■ Instructions for the task
Return the data exactly, with all pictures removed.

╭──

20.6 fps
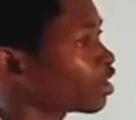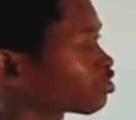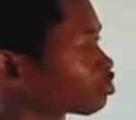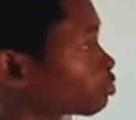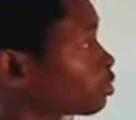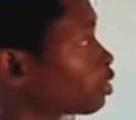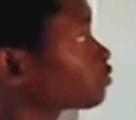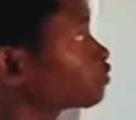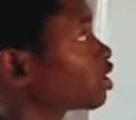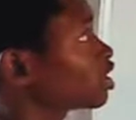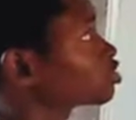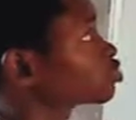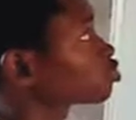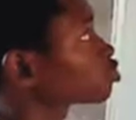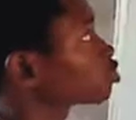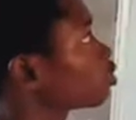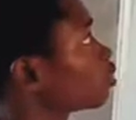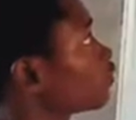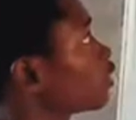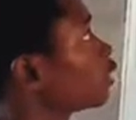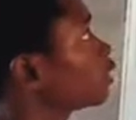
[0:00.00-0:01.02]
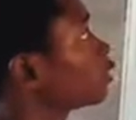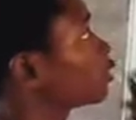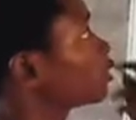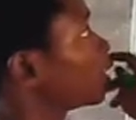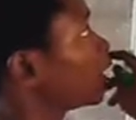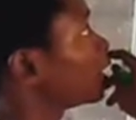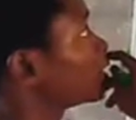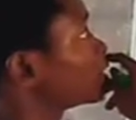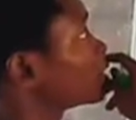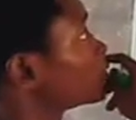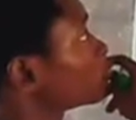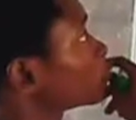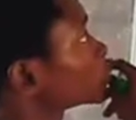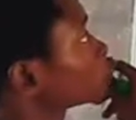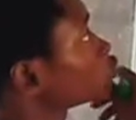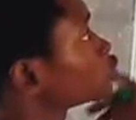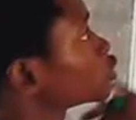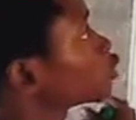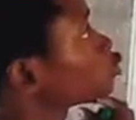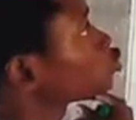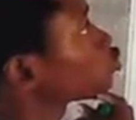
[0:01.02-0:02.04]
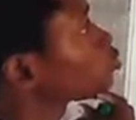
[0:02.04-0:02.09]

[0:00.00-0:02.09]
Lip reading: some outlines to cover. At the end of today, we should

╰──

■ Written response
20.6 fps
[0:00.00-0:01.02]
[0:01.02-0:02.04]
[0:02.04-0:02.09]

[0:00.00-0:02.09]
Lip reading: some outlines to cover. At the end of today, we should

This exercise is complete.